Sí. Bien. Tal vez Bean viviría lo suficiente para experimentar eso y tal vez no.
Porque ahora conocía la obra de su vida, durante el tiempo que le quedara antes de morir de gigantismo.
Tenía que recuperar a sus bebés. Debieran haber existido o no ahora sí que existían, cada uno con su propia identidad genética separada, cada uno vivo. Hasta que se los llevaron, no habían sido para él más que células en una solución: lo único que importaba era que uno sería implantado en Petra, el que crecería y se convertiría en parte de su familia. Pero ahora importaban todos. Ahora todos estaban vivos para él, porque otra persona los tenía y pretendía utilizarlos.
Incluso sentía pesar por los que habían sido eliminados. Aunque las pruebas hubieran sido reales, aunque hubieran tenido la Clave de Anton, ¿qué derecho tenía a quebrar su identidad genética, sólo porque de manera oh-tan-altruista quería aliviarles la pena de una vida tan corta como la suya?
De repente advirtió lo que estaba pensando. Lo que significaba.
Sor Carlotta, siempre quisiste que me convirtiera en cristiano... y no sólo cristiano, sino católico. Bueno, aquí estoy, pensando que desde que esperma y óvulo se combinan son una vida humana, y está mal hacerles daño.
Bueno, no soy católico, y no es malo querer niños que crezcan para tener una vida plena en vez de esta quinta parte de vida a la que yo estoy condenado.
¿Pero en qué me diferencié, al eliminar esos tres embriones, de Volescu? Él eliminó veintidós, yo a tres. Él esperó a que casi tuvieran dos años en su desarrollo (la gestación más un año), pero al final, ¿es realmente tan distinto?
¿Lo condenaría sor Carlotta por eso? ¿Había cometido un pecado mortal?
¿Estaba recibiendo tan sólo lo que se merecía, perdiendo cinco porque había eliminado conscientemente a tres?
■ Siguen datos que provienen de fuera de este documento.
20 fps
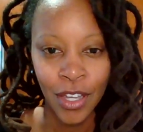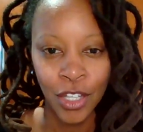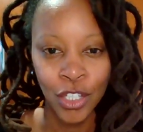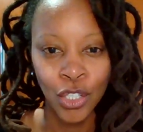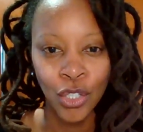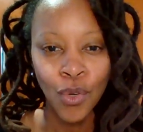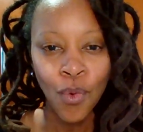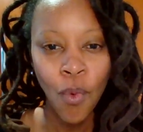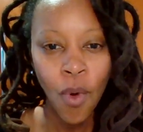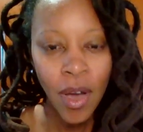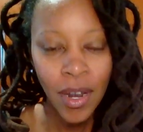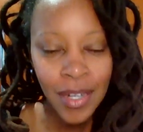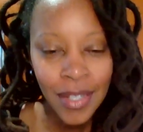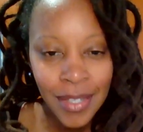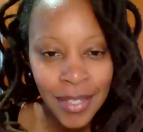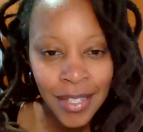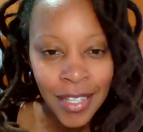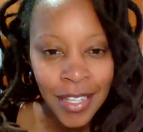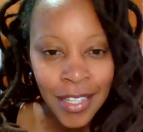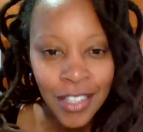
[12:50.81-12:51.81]
you want to
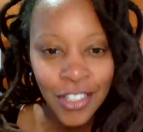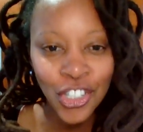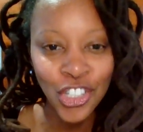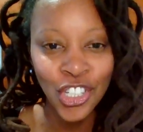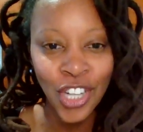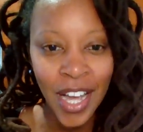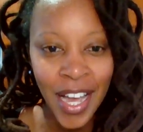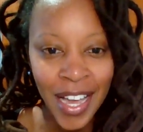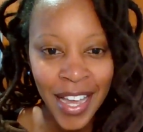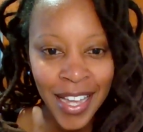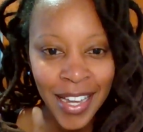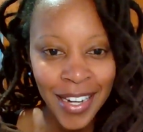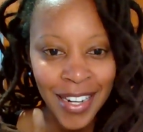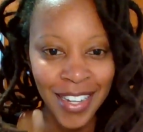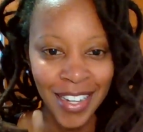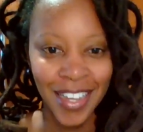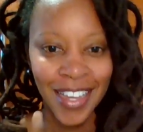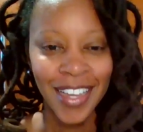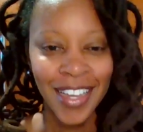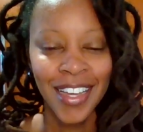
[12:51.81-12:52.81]
see the
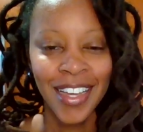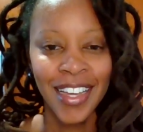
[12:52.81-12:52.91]
shine.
No, no podía imaginársela diciéndole eso. Ni siquiera pensándolo ella misma. Se alegraría de que hubiera decidido tener un hijo. Se alegraría si Petra estaba realmente embarazada.
Pero también estaría de acuerdo con él en que los cinco que ahora estaban en otras manos, los cinco que podrían ser implantados en otra persona y convertidos en bebés... no podía dejarlos perder. Tenía que encontrarlos y salvarlos y llevarlos a casa.